Eleven individuals were charged by the Houston Medicare Strike Force. Five Houston-area physicians were charged with conspiring to bill Medicare for medically unnecessary home health services. According to court documents, the defendant doctors were paid by two co-conspirators to sign off on home health care services that were not necessary and often never provided.
Eight defendants were charged in Los Angeles for their roles in schemes to defraud Medicare of approximately $32 million. In one case, a doctor was charged for causing almost $24 million in losses to Medicare through his own fraudulent billing and referrals for durable medical equipment, including over 1,000 expensive power wheelchairs, and home health services that were not medically necessary and frequently not provided.
In Detroit, seven defendants were charged for their roles in fraud schemes involving approximately $30 million in false claims for medically unnecessary services, including home health services, psychotherapy and infusion therapy. In one case, four individuals, including a doctor, were charged in a sophisticated $28 million fraud scheme, where the physician billed for expensive tests, physical therapy and injections that were not necessary and not provided. Court documents allege that when the physician's billings raised red flags, he was put on payment review by Medicare. He was allegedly able to continue his scheme and evade detection by continuing to bill using the billing information of other Medicare providers, sometimes without their knowledge.

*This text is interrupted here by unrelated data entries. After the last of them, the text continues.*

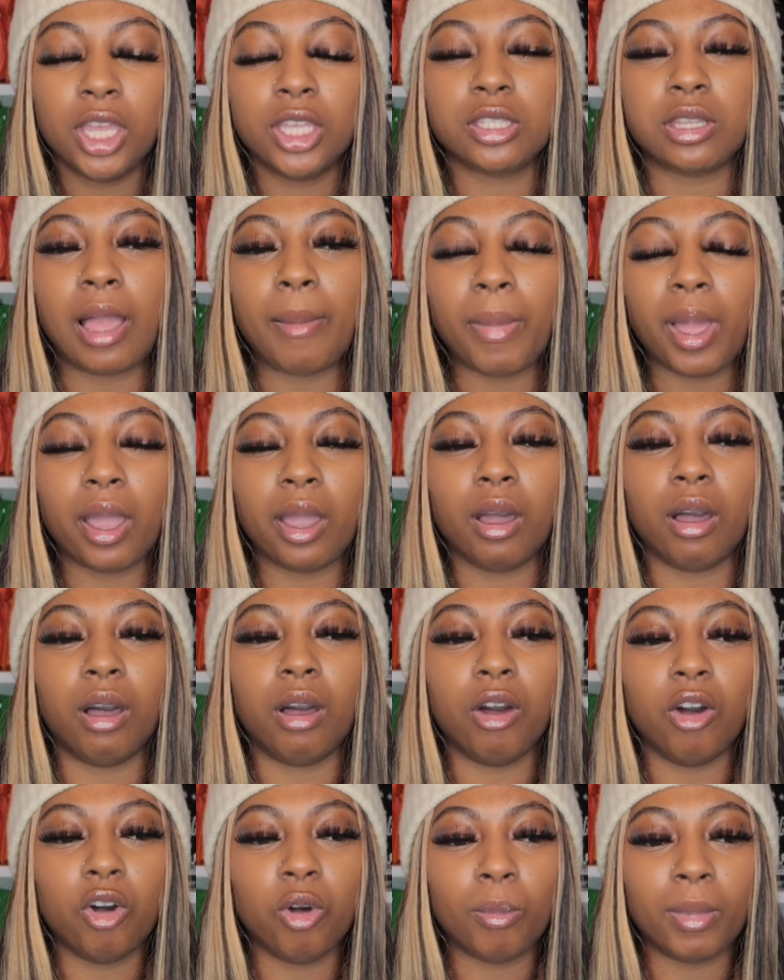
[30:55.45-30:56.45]
So I'm like,
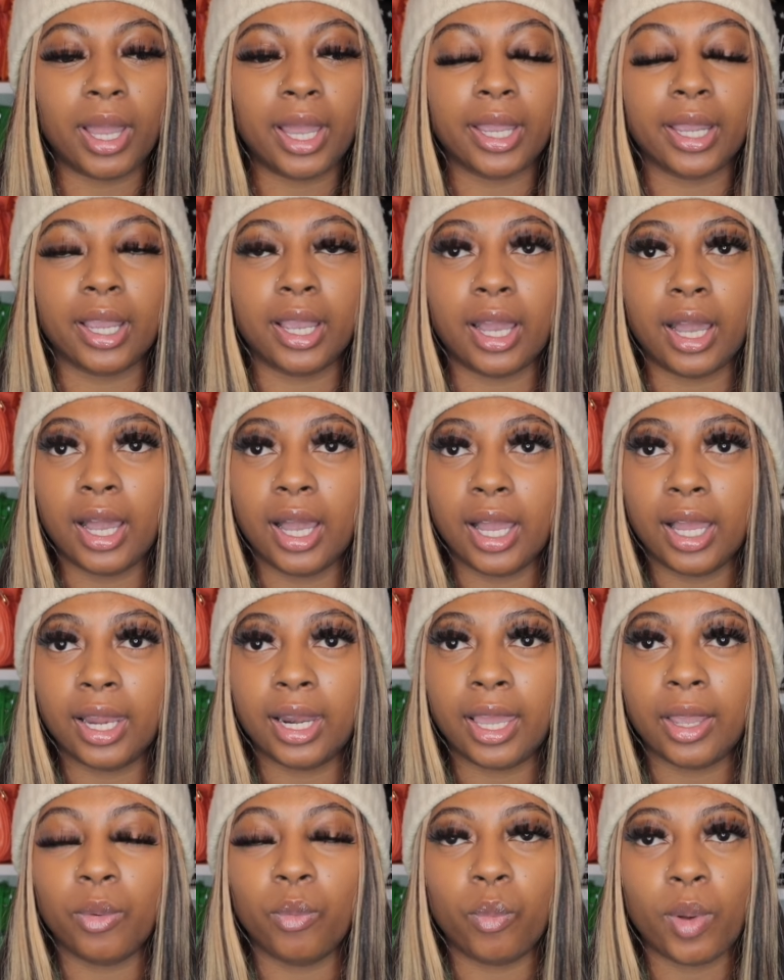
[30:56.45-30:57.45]
oh my God,
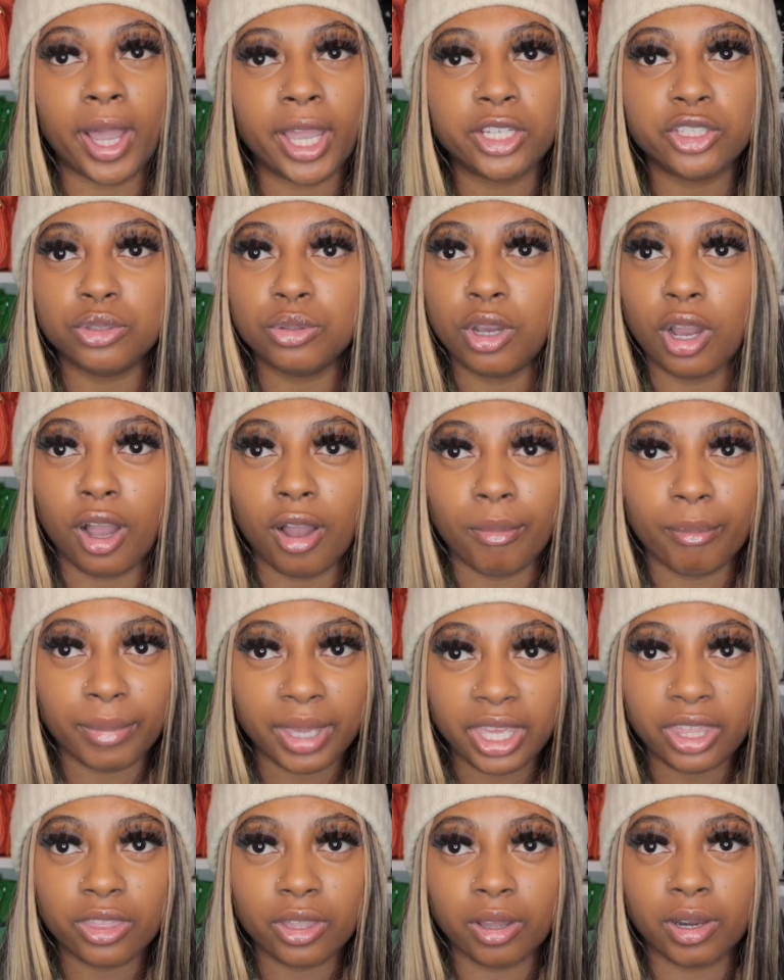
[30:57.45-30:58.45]
like, why'd you call
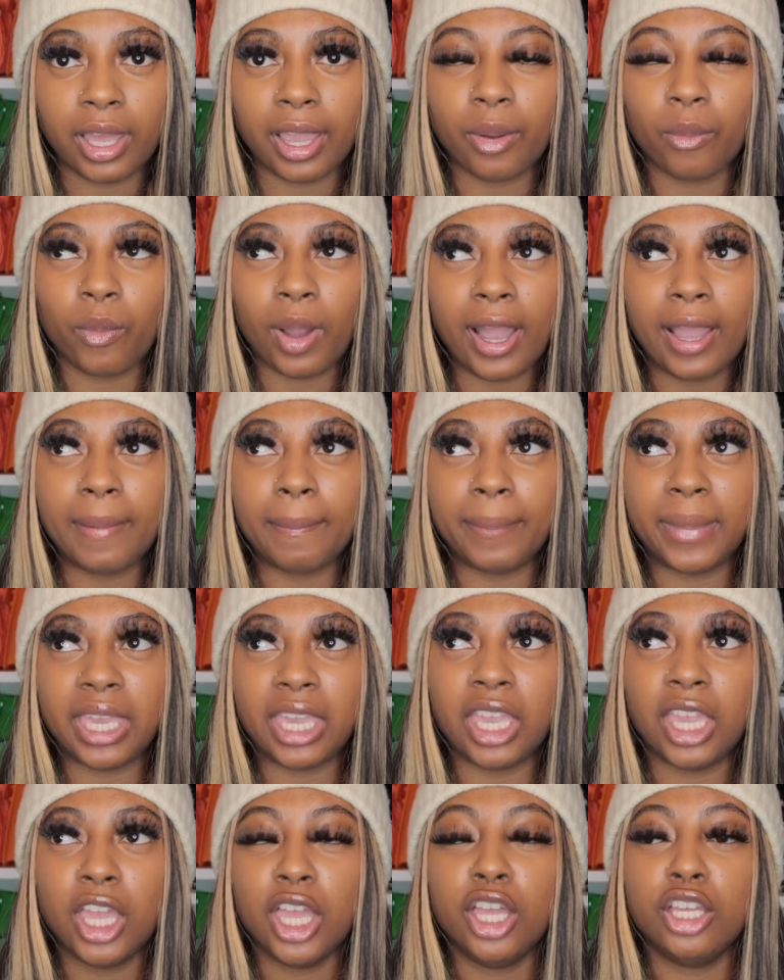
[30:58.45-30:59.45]
me though? Like, why
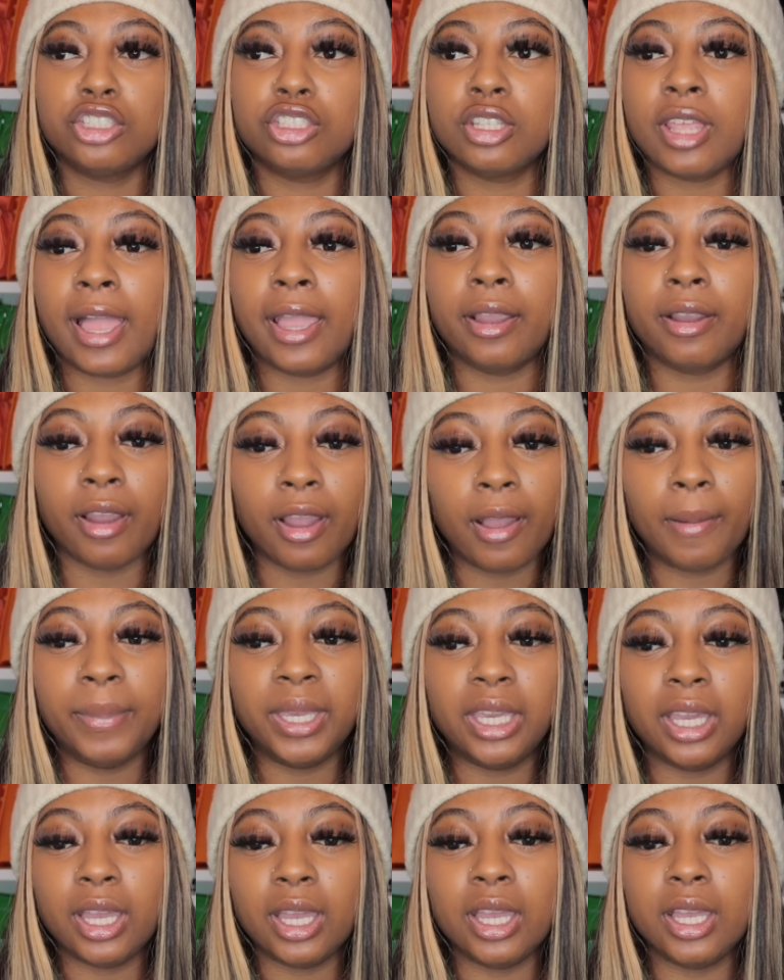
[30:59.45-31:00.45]
me? She's like, girl,
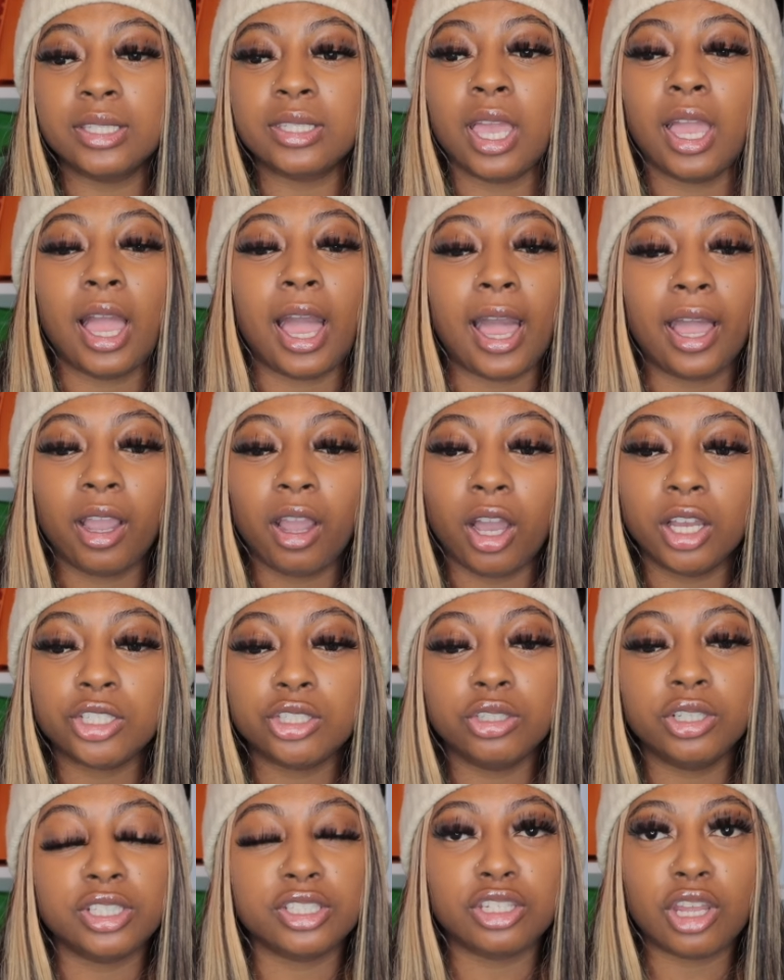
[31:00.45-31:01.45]
because I called
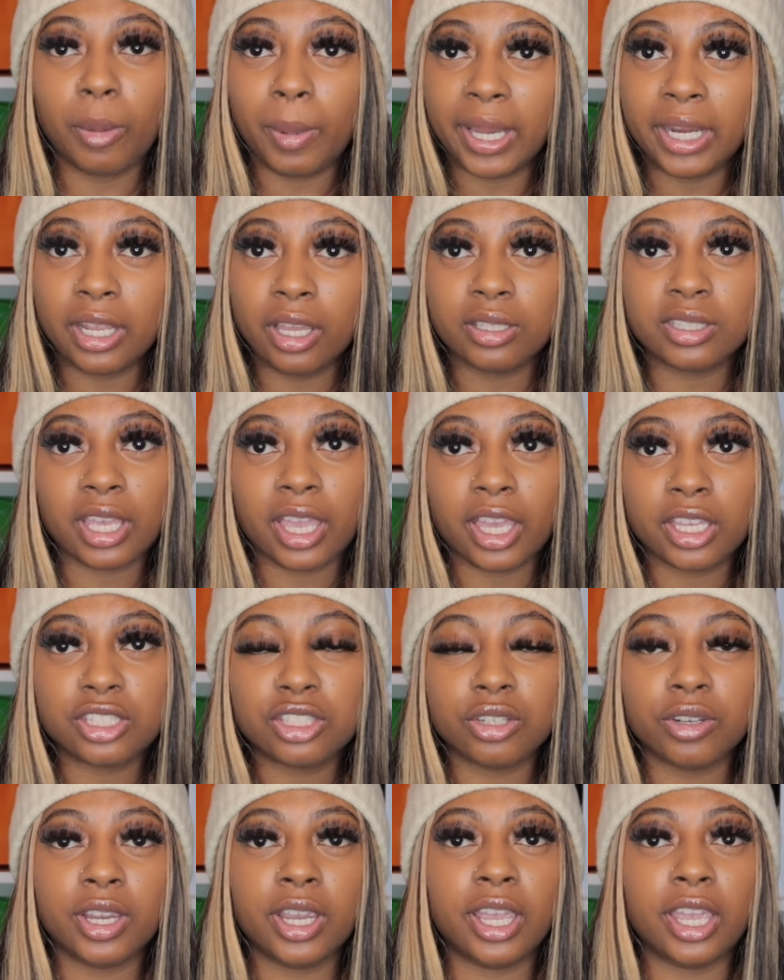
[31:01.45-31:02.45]
you because nobody else
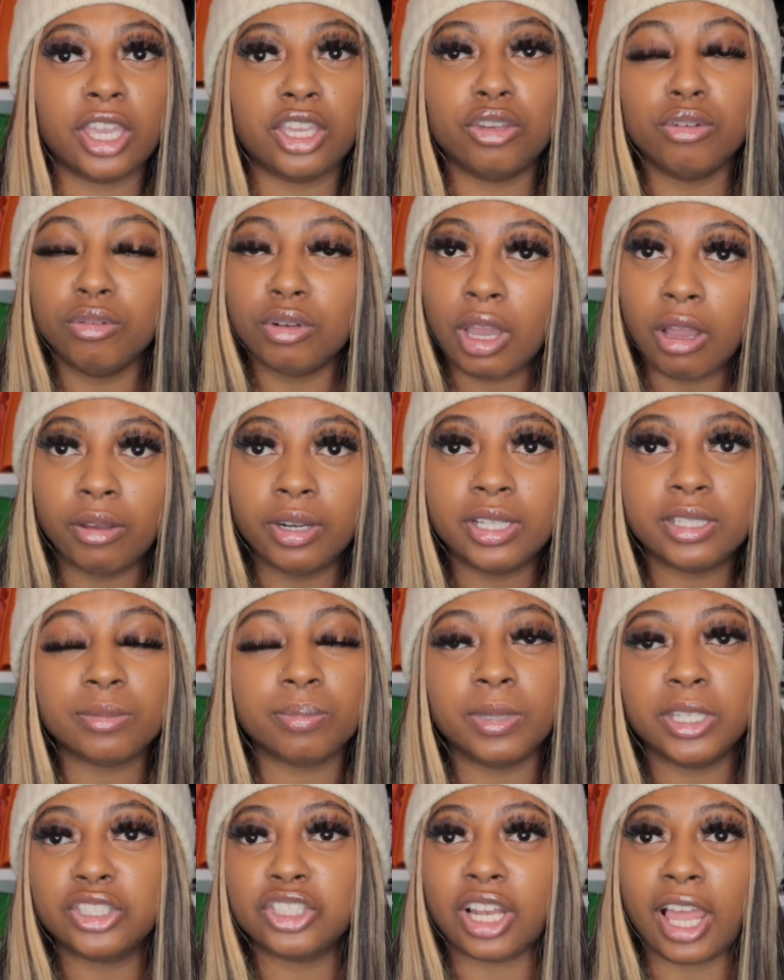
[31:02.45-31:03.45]
answering and you know this
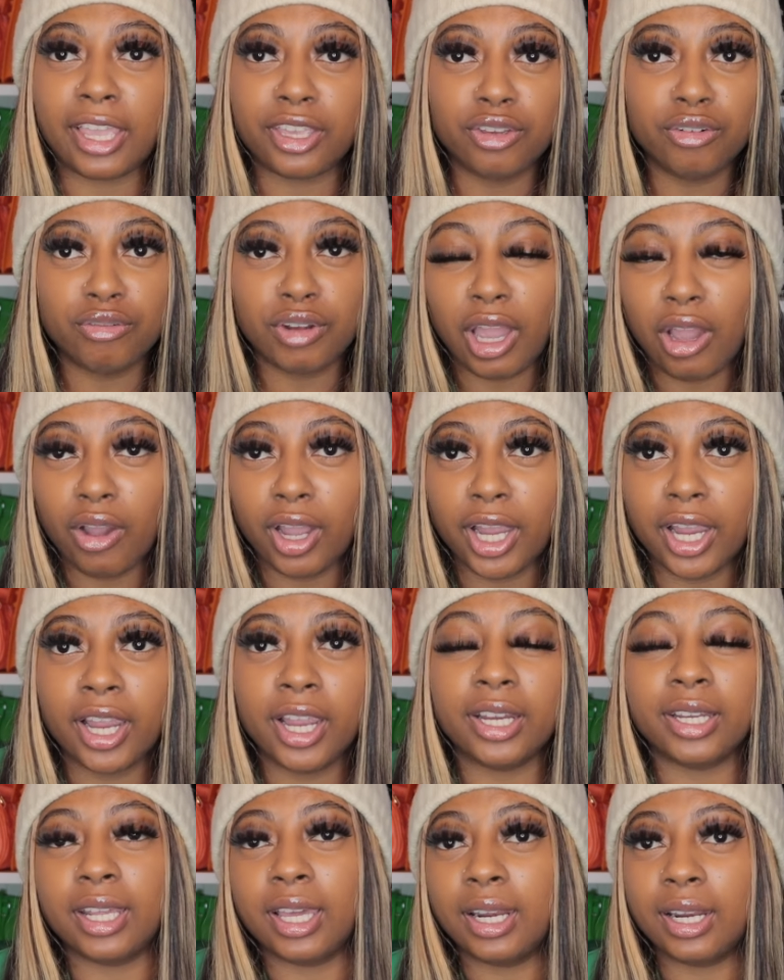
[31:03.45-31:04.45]
bitch, like, you know her, da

In Tampa, Florida, seven individuals were charged in a variety of schemes, ranging from fraudulent physical therapy billings to a scheme involving millions of dollars in physician services and tests that never occurred . In one case, five individuals were charged for their alleged roles in a $12 million health care fraud and money laundering scheme that involved billing Medicare using names of beneficiaries from Miami-Dade County for services purportedly provided in Tampa area clinics, 280 miles away. The defendants then allegedly laundered the proceeds through a number of transactions involving several shell entities.

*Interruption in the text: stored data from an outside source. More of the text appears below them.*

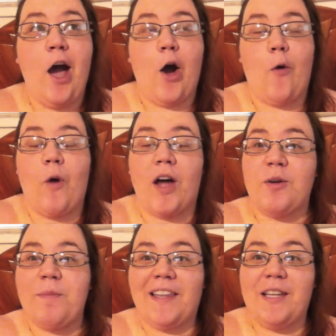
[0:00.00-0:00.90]
a
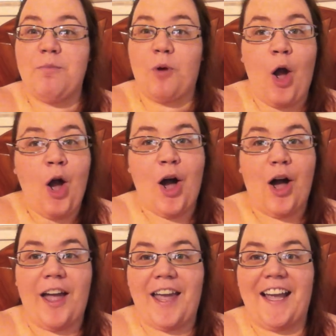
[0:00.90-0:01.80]
watermelon
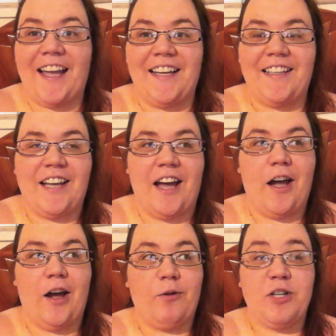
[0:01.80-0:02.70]
bra and
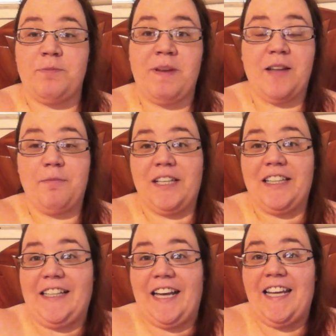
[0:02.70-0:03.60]
uh, where she's been
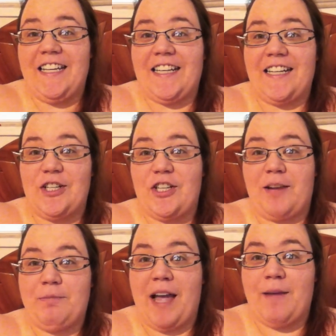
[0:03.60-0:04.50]
completely naked and just
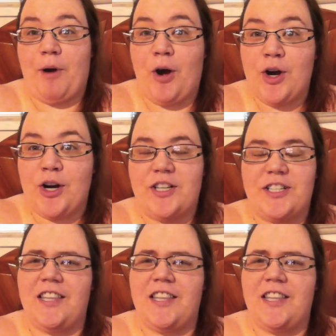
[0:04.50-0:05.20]
had black bars.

In Brooklyn, New York, the Strike Force announced an indictment against Syed Imran Ahmed, M.D., in connection with his alleged $85 million scheme involving billings for surgeries that never occurred; Dr. Ahmed had been arrested last month and charged by complaint. Dr. Ahmed has charged with health care fraud and making false statements. In addition, the Brooklyn Strike Force charged six other individuals, including a physician and two billers who allegedly concocted a $14.4 million scheme in which they recruited elderly Medicare beneficiaries and billed Medicare for medically unnecessary vitamin infusions, diagnostic tests and physical and occupational therapy supposedly provided to these patients.
The cases announced today are being prosecuted and investigated by Medicare Fraud Strike Force teams comprised of attorneys from the Fraud Section of the Justice Department's Criminal Division and from the U.S. Attorney's Offices for the Southern District of Florida, the Eastern District of Michigan, the Eastern District of New York, the Southern District of Texas, the Central District of California, the Middle District of Louisiana, the Northern District of Illinois and the Middle District of Florida; and agents from the FBI, HHS-OIG and state Medicaid Fraud Control Units.
A complaint or indictment is merely an accusation, and defendants are presumed innocent unless and until proven guilty.